A cachaça é tão antiga quanto o descobrimento do nosso país, mas foi sempre sonegada da crônica historiográfica como se tivesse chegado no matulão dos degredados.
Era bebida de negro e dos que com ele, iguais em pobreza, levavam a pecha de cachaceiro, bebessem além da conta ou não, e chegou a valer como moeda ou escambo no tráfico negreiro. Moeda de troca, ardil usado na preia de escravos. Numa das “Cartas Chilenas”, o poeta Tomás Antônio Gonzaga denuncia veladamente o apelo ao efeito da cachaça para facilitar o tráfico negreiro: “Pois a cachaça ardente que o alegra,/ Lhe tira as forças dos robustos membros”. A cachaça teve essa cumplicidade.

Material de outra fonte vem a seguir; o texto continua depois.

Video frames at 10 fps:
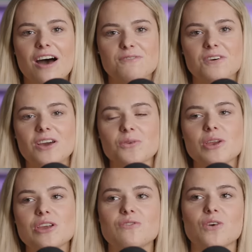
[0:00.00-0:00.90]
I feel like
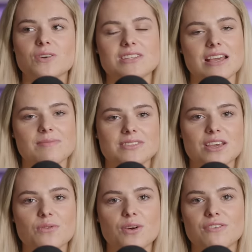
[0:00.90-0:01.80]
when you've got teams
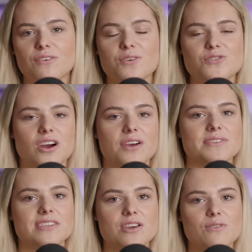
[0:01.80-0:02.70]
that you root for or
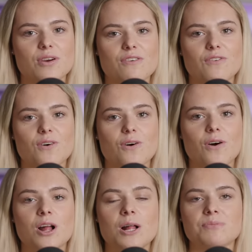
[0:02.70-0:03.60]
drivers that you root
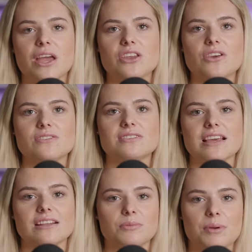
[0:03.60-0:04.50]
for, and you
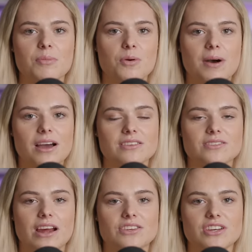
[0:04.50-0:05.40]
see a little bit more behind the
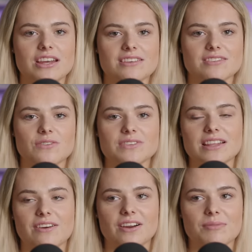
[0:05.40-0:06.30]
strategies,
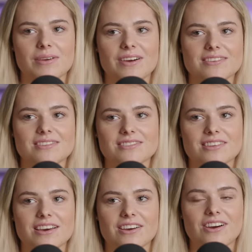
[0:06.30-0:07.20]
obviously there are going to be races
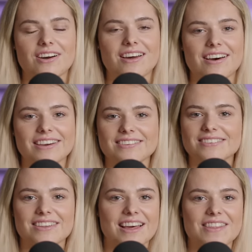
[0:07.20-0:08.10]
that I can't lie,
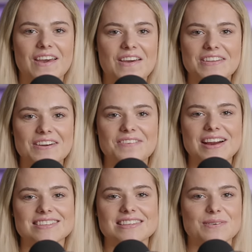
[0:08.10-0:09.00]
like there are
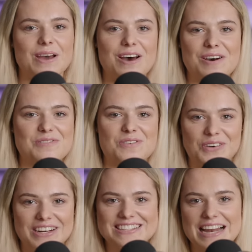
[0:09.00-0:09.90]
races where I've
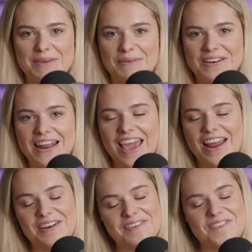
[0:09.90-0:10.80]
fallen asleep
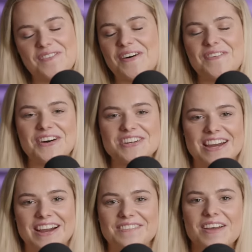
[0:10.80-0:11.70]
in while
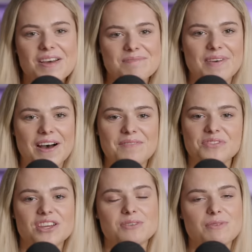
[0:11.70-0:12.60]
watching. But
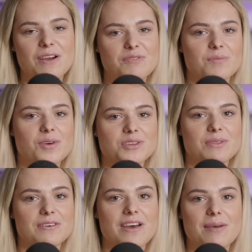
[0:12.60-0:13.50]
to be fair, if I'm
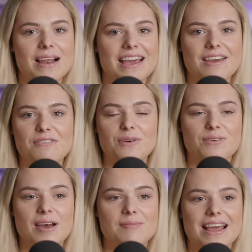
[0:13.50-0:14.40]
watching with
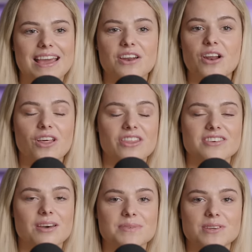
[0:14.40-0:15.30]
family, and a lot of the
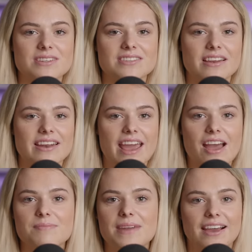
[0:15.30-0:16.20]
time it's on a Sunday,
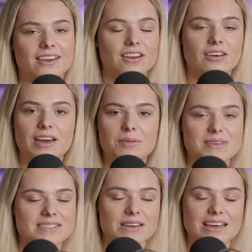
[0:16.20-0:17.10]
I'm knackered, I've had a
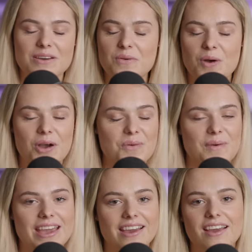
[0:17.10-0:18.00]
busy work
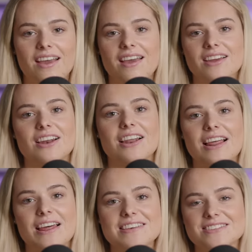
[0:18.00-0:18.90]
week,
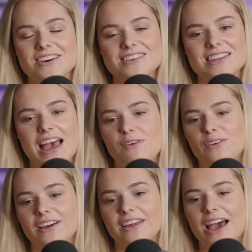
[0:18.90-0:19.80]
it's nice to have
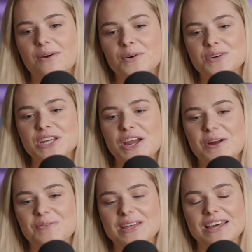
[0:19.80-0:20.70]
like an hour or
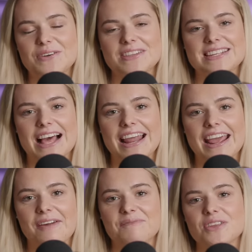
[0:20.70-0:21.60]
two with it on the
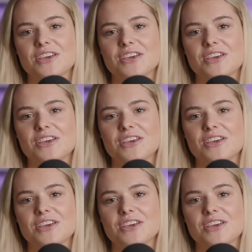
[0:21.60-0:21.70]
telly.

É proclamada “bebida nacional brasileira” pela crônica estrangeira desde Saint-Hilaire, em anotações de viagem ao interior do Brasil. Mais do que nacional, como o vinho dos europeus, o uísque dos escoceses e americanos, a cachaça chegou a simbolizar o espírito de rebelião dos pernambucanos e nordestinos precursores das ideias republicanas no Brasil. A nossa caninha foi levantada nos banquetes e reuniões conspiratórias como brinde patriótico. Está em Gilberto Freire, está em Câmara Cascudo: “Bebida dos patriotas, recusando os vinhos estrangeiros, especialmente os portugueses”. Houve um padre João Ribeiro que ficou na memória de dois séculos pela paixão afrontosa (para a época) como levantava seus cálices cintilantes de cachaça em brindes ousados à República de 1817.

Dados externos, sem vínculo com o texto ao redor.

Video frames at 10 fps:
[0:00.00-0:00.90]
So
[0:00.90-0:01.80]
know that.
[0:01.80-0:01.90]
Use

Gilberto Freyre / Saint Hilaire / Câmara Cascudo UFPE/UFRN
Com a abertura dos portos, a cachaça já entrava na nossa pauta de exportações, sendo raro o engenho do sul ou do nordeste que não moesse para cachaça. Henri Koster, “o mais autorizado informante estrangeiro sobre o Nordeste do Brasil”, português filho de inglês com engenho em Pernambuco, devia não só beber, como fabricar a jeribita incluída com esse nome no vasto rol dos seres e das coisas do poema “Verdades Miúdas” de Gregório de Matos.
Vem o Sul, já na segunda metade do século passado, e veste a camisa da cachaça. Antecipa-se a nós no marketing de venda e na consagração da bebida com foros de Academia. O mesmo não se deu com a memória escrita da Paraíba, que se acanhava de mencionar essa sua riqueza, modesta em canadas, mas “um prodígio de qualidade” na aceitação do povo e mesmo da família patriarcal que bebia suas boas doses por trás das portas.
Sempre retraída, a Paraíba, que pelo doce de sua cana chegou a dar nome à primeira destilação em terras de Pernambuco, precisou de quatro séculos para assumir o culto a sua bebida em status de Academia. Deixou que o Rio se antecipasse a esse pioneirismo. Como se antecipou nessa proclamação um dos maiores escritores brasileiros de todos os tempos, Rubem Braga:
“Foi com a cachaça que o brasileiro pobre enfrentou a floresta e o mar, varou esse mundo de águas e de terras construindo essa confusão meio dolorosa, às vezes pitoresca mas sempre comovente a que hoje chamamos Brasil”.
Estou certo, meus confrades da Academia Paraibana da Cachaça: Germano Toscano de Brito, Nairon Barreto, Fernanda Santiago, Carlos Batinga, Marize Barreto, Manoel Abrantes, Júlia Baracho, Vicente Lemos, e demais acadêmicos?